==== Information shown ====

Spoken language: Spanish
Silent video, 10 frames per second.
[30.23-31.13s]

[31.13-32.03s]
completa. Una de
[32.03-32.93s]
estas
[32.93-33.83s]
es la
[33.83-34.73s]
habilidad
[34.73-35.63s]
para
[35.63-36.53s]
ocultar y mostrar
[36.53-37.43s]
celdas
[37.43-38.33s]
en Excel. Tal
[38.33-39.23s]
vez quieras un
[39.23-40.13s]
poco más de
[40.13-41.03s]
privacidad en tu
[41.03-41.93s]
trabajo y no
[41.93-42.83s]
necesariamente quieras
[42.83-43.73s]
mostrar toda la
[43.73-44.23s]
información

====
==== Information shown ====

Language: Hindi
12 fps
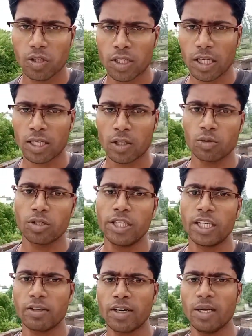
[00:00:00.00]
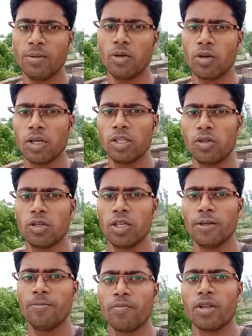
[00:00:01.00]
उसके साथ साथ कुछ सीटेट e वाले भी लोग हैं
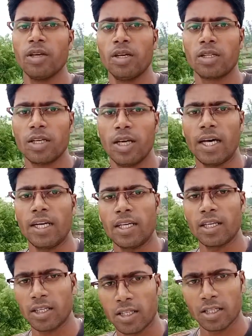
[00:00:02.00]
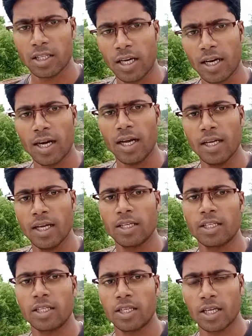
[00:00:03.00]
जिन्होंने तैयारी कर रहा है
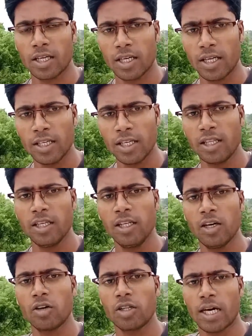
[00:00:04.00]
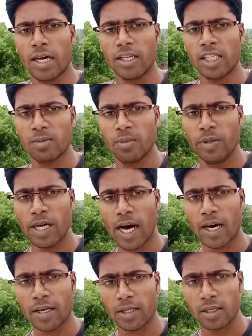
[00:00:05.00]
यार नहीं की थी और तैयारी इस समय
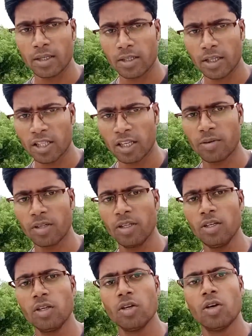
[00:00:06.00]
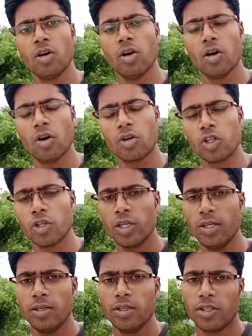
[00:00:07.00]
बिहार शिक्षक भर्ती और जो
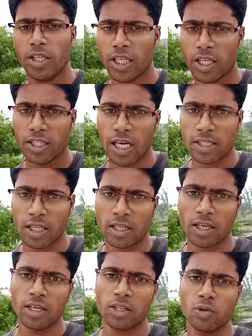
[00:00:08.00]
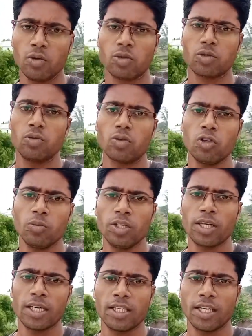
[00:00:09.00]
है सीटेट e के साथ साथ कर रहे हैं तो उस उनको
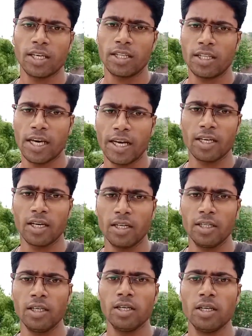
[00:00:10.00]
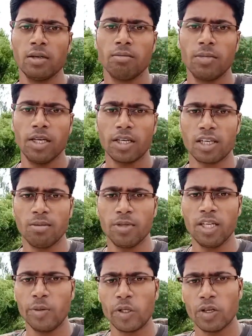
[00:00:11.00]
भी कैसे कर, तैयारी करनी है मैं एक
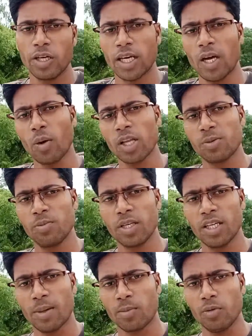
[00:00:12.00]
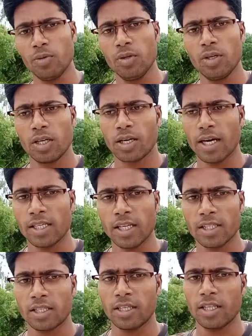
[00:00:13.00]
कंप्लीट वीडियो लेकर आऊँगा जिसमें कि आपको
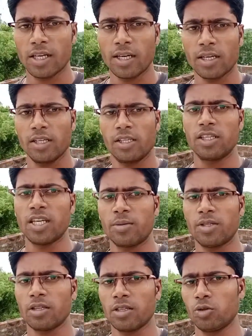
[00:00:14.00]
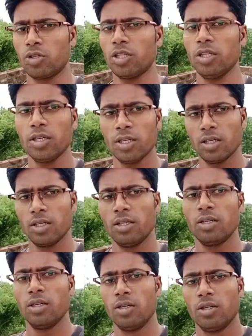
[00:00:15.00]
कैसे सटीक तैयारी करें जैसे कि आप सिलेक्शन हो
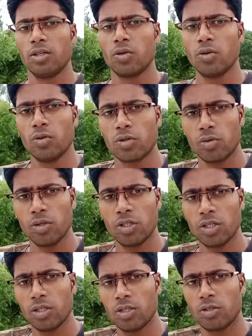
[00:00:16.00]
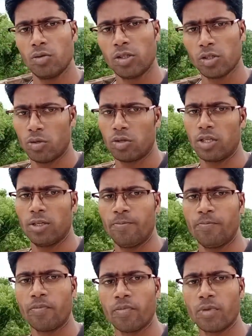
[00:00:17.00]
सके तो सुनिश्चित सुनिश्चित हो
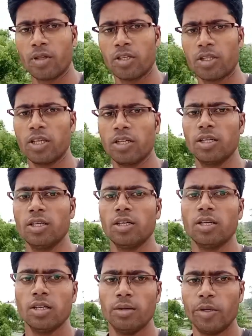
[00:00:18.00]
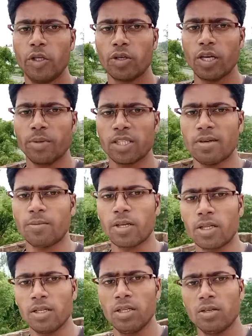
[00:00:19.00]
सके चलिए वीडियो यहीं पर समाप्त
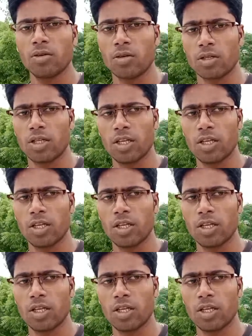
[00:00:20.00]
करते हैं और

====
==== Information shown ====

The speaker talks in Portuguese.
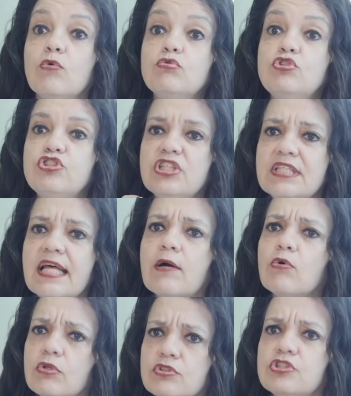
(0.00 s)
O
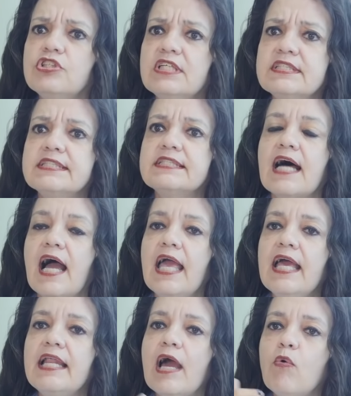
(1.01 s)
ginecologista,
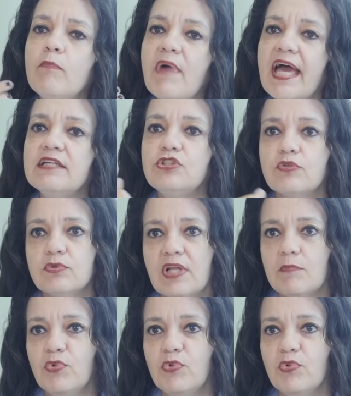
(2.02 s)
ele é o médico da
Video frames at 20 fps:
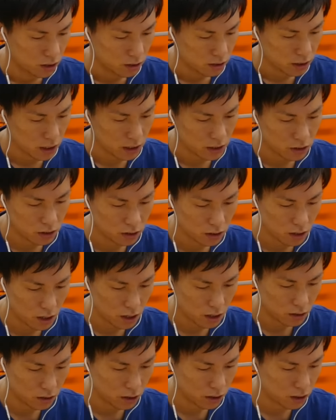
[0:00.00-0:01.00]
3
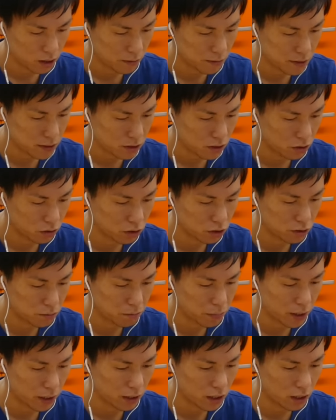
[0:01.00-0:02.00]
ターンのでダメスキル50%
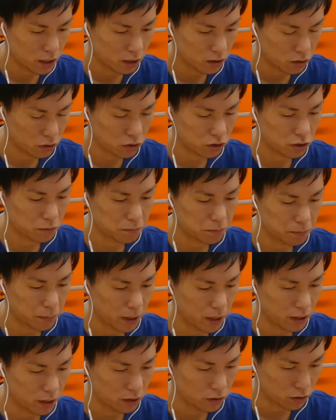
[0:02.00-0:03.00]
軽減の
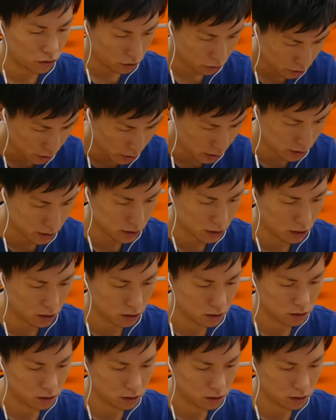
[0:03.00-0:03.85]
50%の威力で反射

====

Problem to work on ▸
Filter the entries above and keep only the lines with the word "frames".

Task solution ▸
Silent video, 10 frames per second.
Video frames at 20 fps:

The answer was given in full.